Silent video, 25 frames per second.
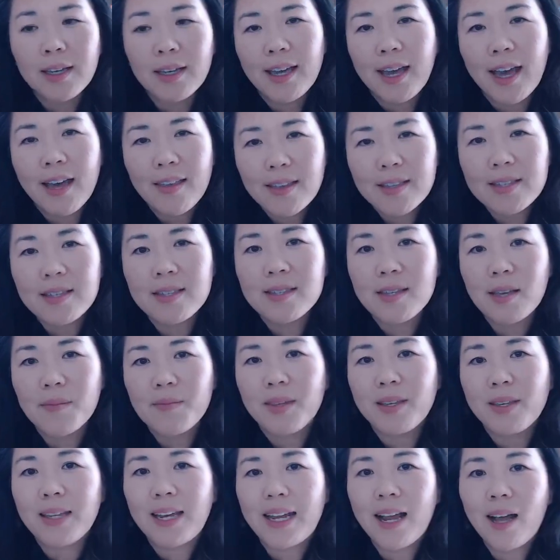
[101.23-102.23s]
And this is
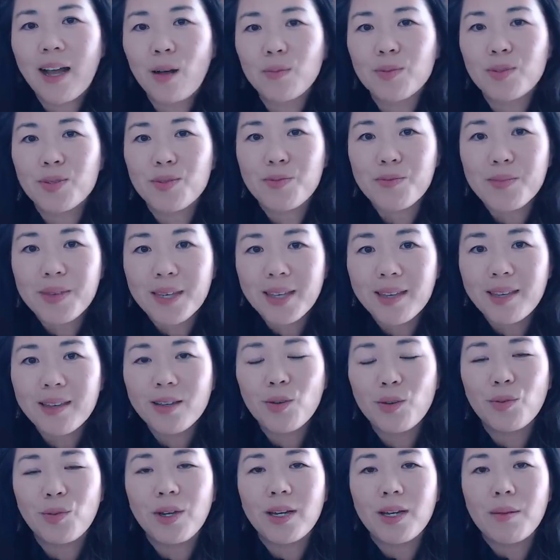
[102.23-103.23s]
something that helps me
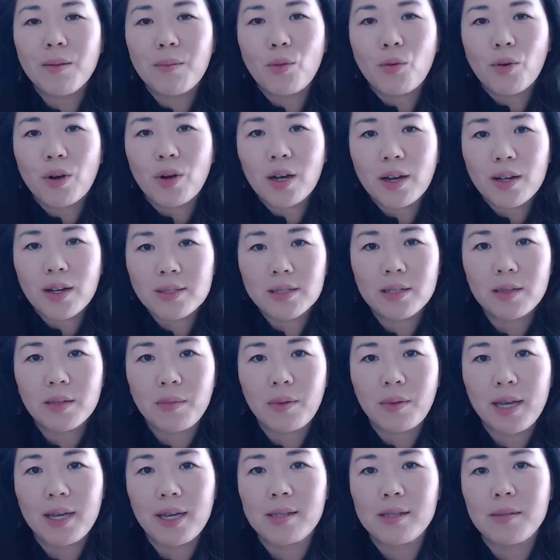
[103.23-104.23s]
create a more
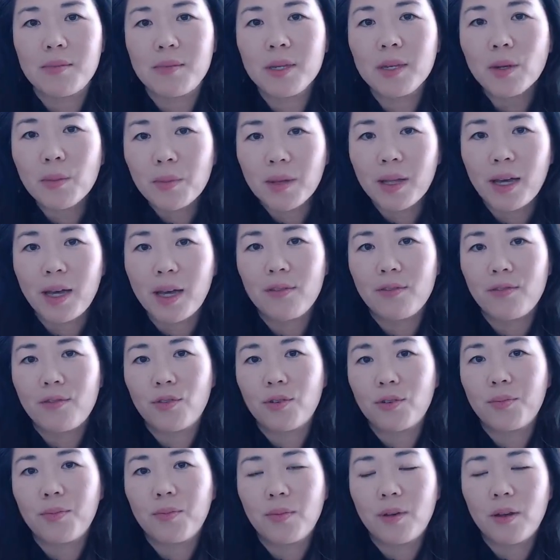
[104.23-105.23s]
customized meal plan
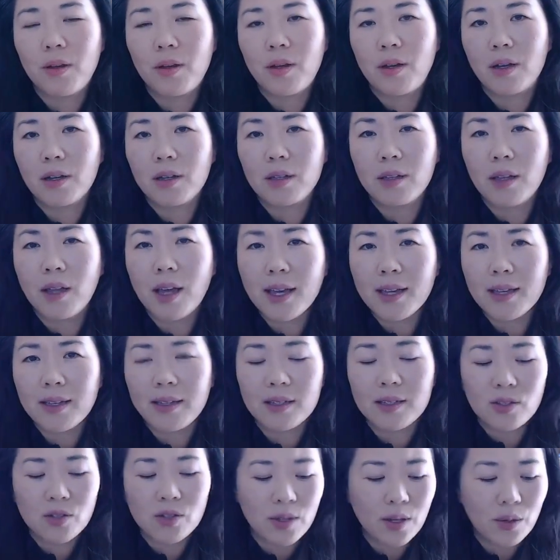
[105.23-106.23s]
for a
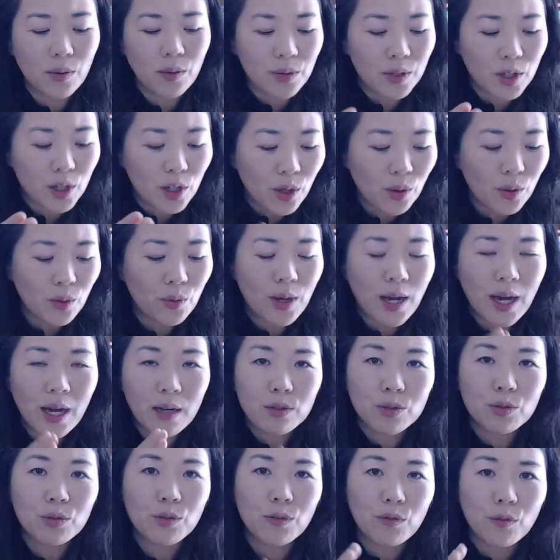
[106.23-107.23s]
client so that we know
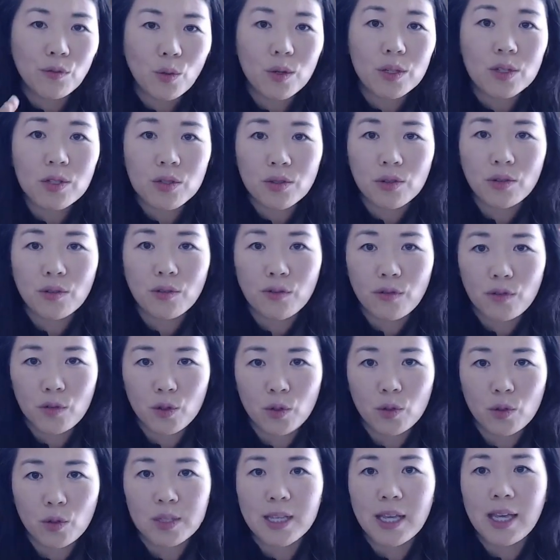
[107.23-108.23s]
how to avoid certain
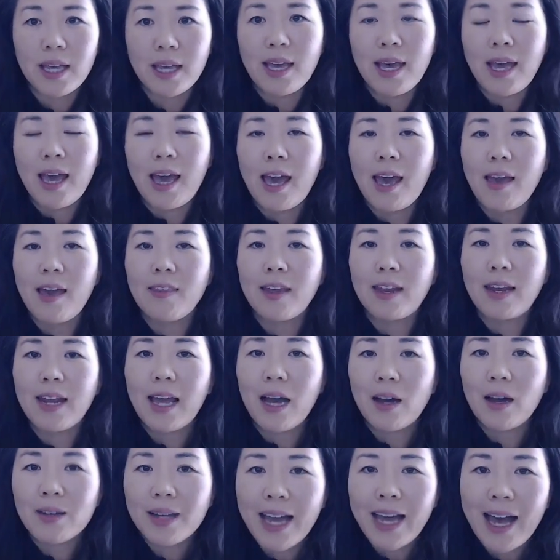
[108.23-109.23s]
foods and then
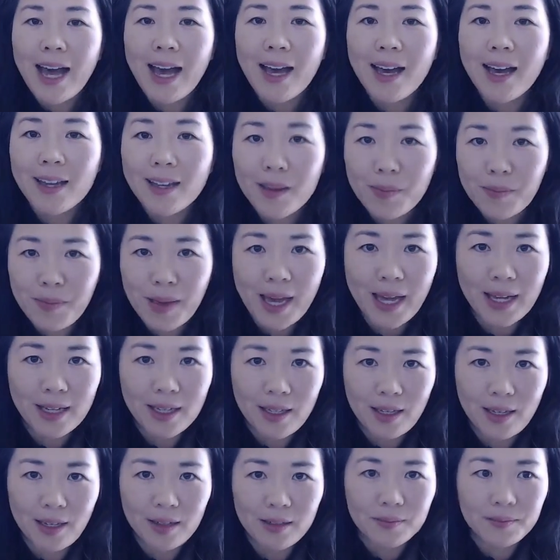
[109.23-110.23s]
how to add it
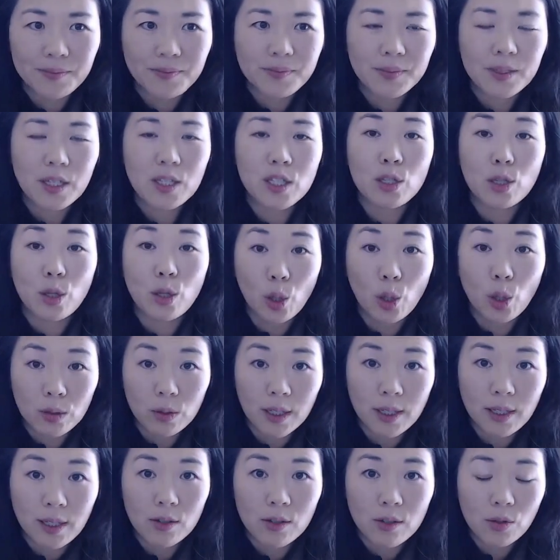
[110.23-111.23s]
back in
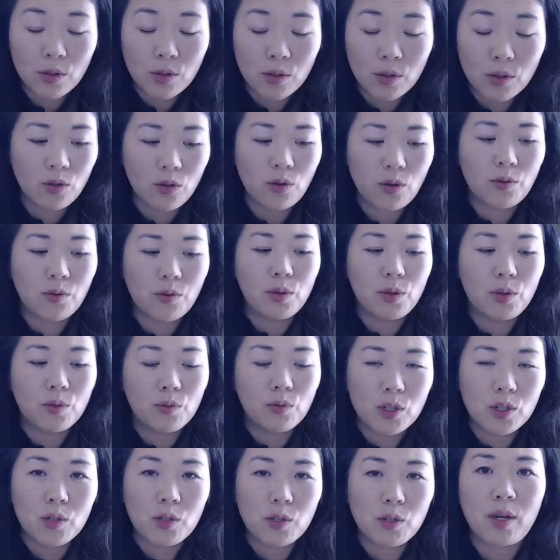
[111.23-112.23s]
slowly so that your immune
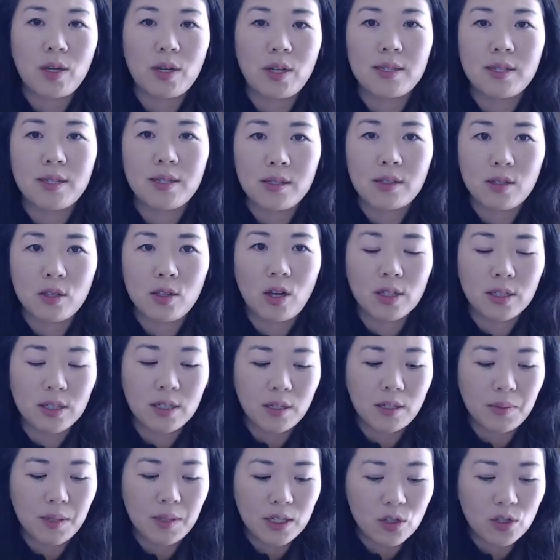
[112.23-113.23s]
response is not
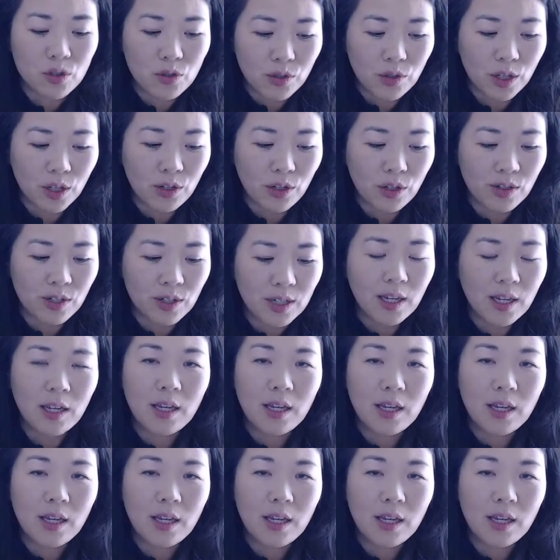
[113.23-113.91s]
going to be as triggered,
◆ ◆ ◆
How to complete this task: Extract only the lines from the one that contains "[101.23-102.23s]" through the end of the records, inclusive, and omit every picture.

Answer area:
[101.23-102.23s]
And this is
[102.23-103.23s]
something that helps me
[103.23-104.23s]
create a more
[104.23-105.23s]
customized meal plan
[105.23-106.23s]
for a
[106.23-107.23s]
client so that we know
[107.23-108.23s]
how to avoid certain
[108.23-109.23s]
foods and then
[109.23-110.23s]
how to add it
[110.23-111.23s]
back in
[111.23-112.23s]
slowly so that your immune
[112.23-113.23s]
response is not
[113.23-113.91s]
going to be as triggered,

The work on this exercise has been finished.